Problem to work on: Find the line that contains "(1435.28 s to 1436.28 s)". Copy it and every line after it to the end of the material below, exactly, with no pictures.

*** Opening of Records provided ***

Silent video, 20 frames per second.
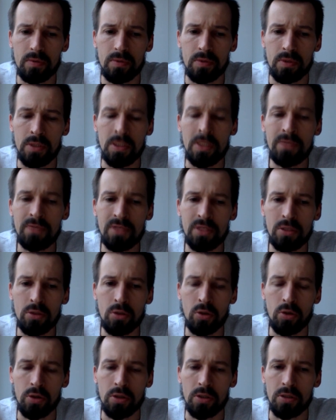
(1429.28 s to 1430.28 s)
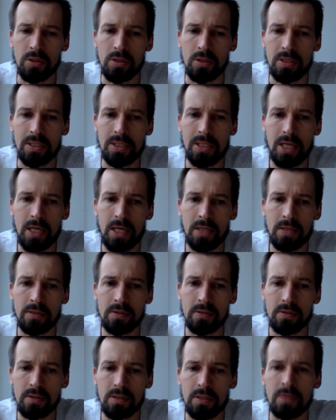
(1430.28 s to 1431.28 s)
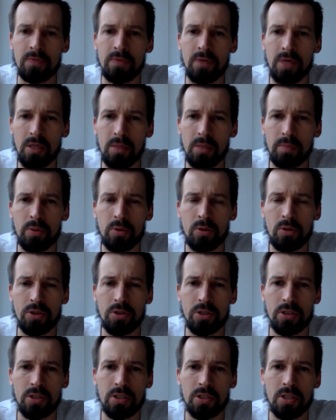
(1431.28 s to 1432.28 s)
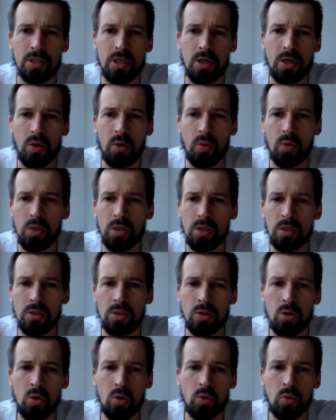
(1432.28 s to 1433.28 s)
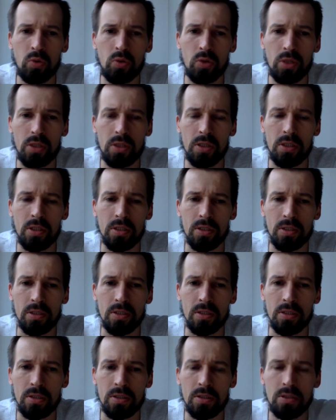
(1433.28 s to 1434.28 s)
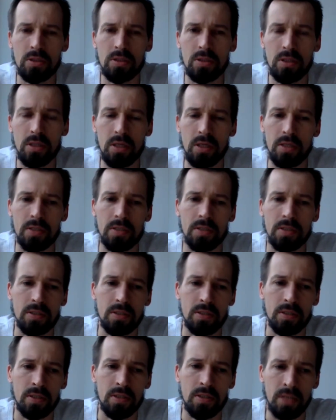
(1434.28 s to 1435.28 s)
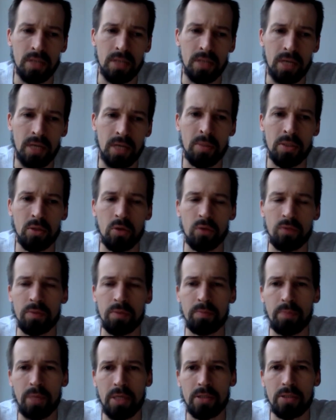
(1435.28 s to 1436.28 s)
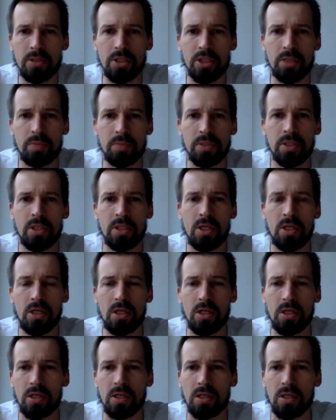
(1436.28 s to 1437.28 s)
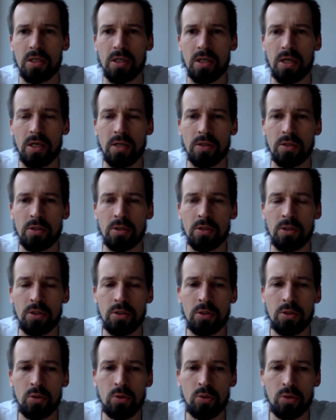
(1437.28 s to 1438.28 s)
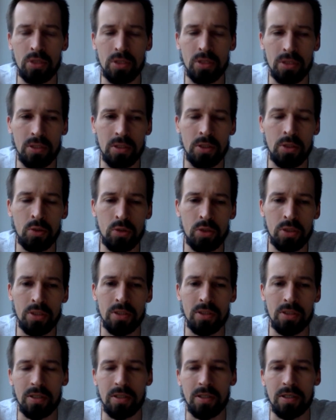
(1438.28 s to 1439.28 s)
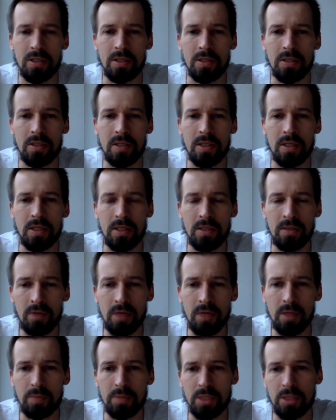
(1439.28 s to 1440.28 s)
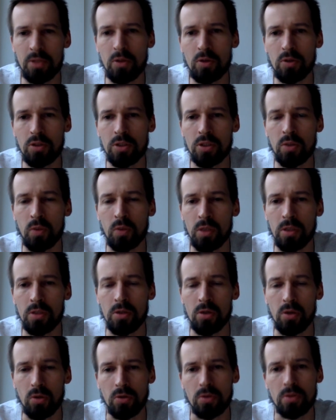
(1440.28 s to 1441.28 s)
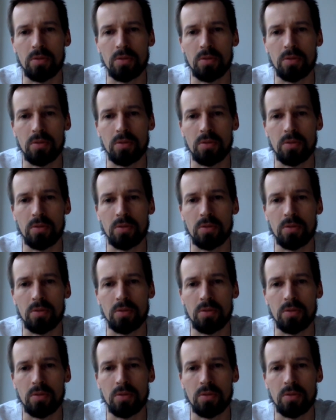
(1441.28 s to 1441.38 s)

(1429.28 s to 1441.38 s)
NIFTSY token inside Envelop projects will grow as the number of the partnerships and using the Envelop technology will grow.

*** Close of Records provided ***

Response:
(1435.28 s to 1436.28 s)
(1436.28 s to 1437.28 s)
(1437.28 s to 1438.28 s)
(1438.28 s to 1439.28 s)
(1439.28 s to 1440.28 s)
(1440.28 s to 1441.28 s)
(1441.28 s to 1441.38 s)

(1429.28 s to 1441.38 s)
NIFTSY token inside Envelop projects will grow as the number of the partnerships and using the Envelop technology will grow.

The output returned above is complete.